• What this task involves: Only some lines are wanted: please transcribe exactly those from the one containing "[0:01.04-0:02.08]" through the end of the data, pictures excluded.

Records drawn from a dataset
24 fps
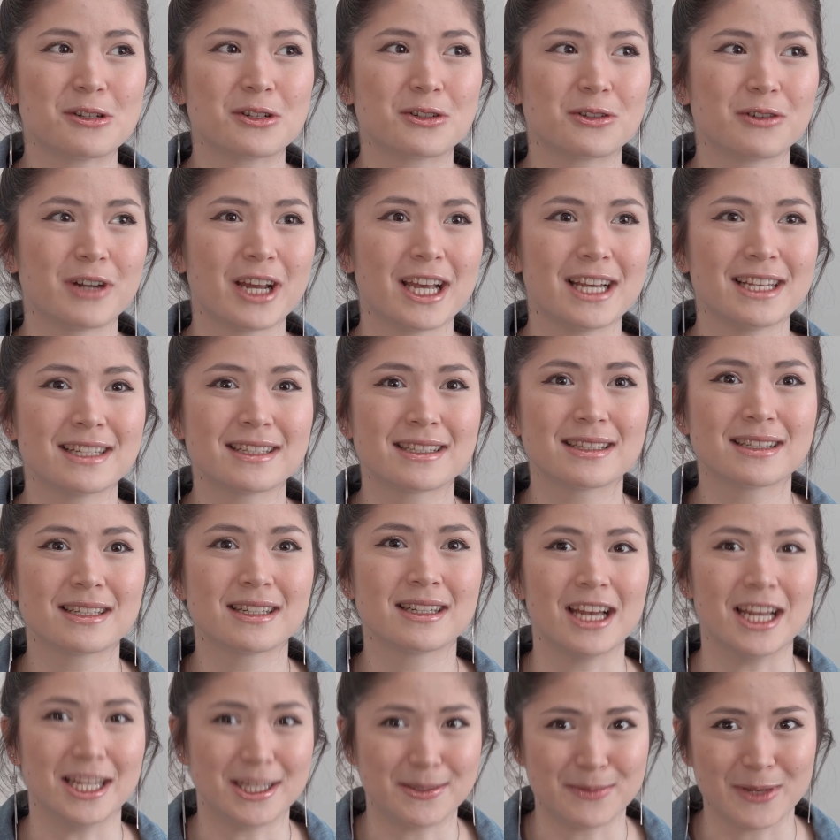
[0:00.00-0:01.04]
stressed,
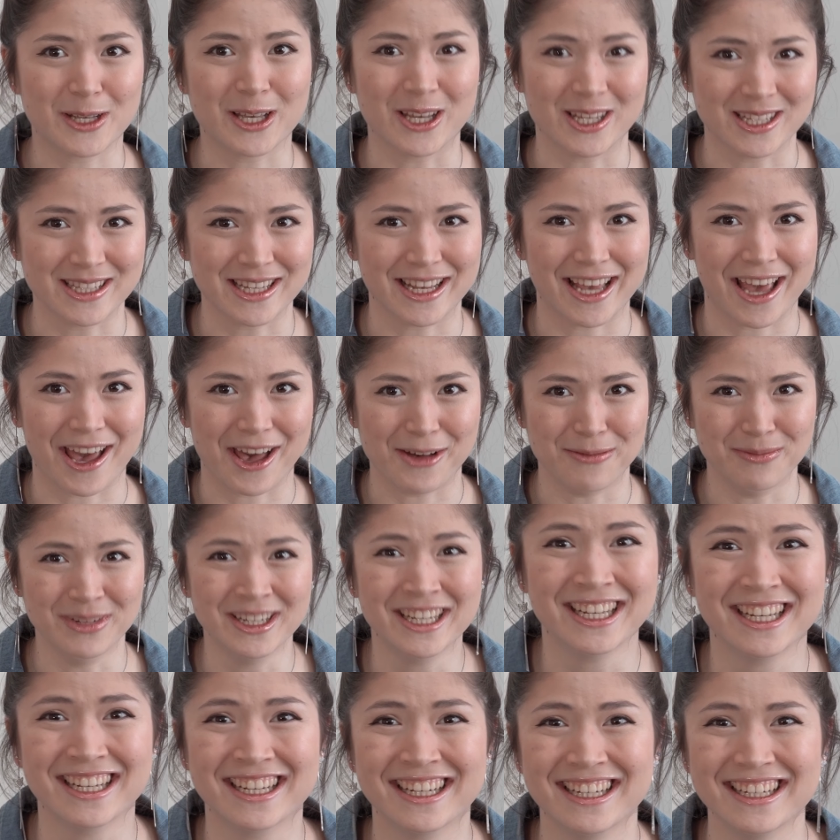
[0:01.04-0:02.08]
it's because I am.
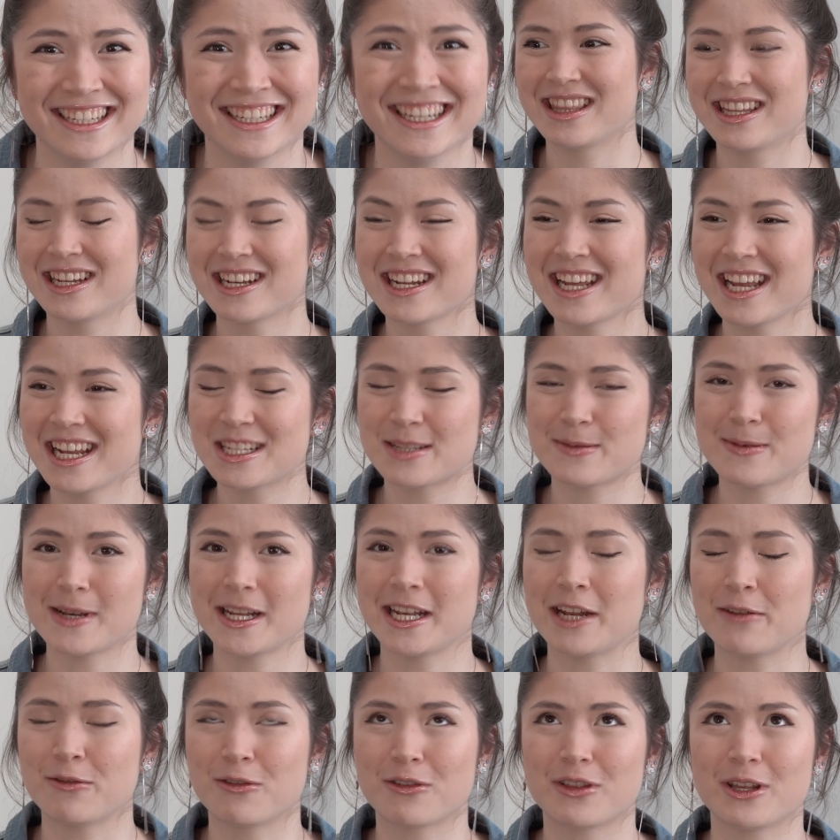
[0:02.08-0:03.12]
Did I
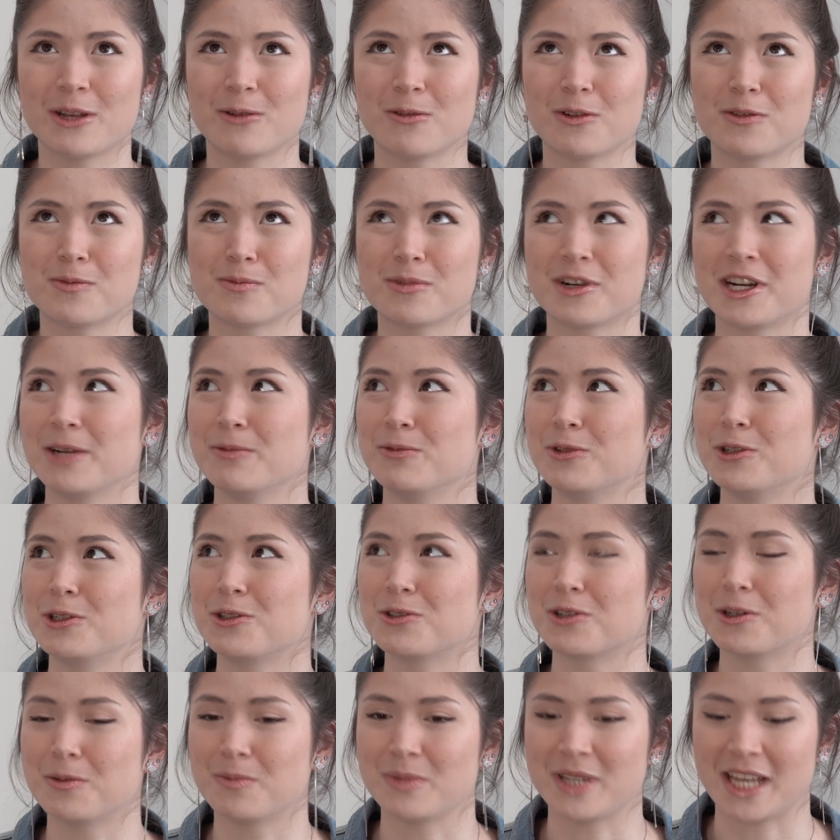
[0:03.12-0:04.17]
explain everything with Prime
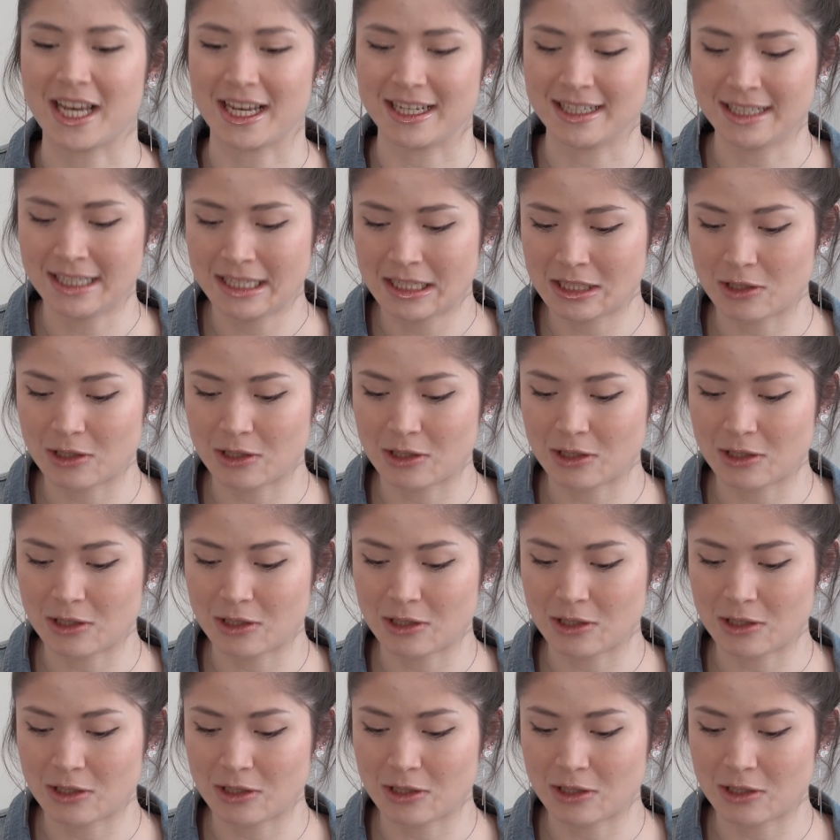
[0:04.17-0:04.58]
Wardrobe? Yeah.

• Completed exercise:
[0:01.04-0:02.08]
it's because I am.
[0:02.08-0:03.12]
Did I
[0:03.12-0:04.17]
explain everything with Prime
[0:04.17-0:04.58]
Wardrobe? Yeah.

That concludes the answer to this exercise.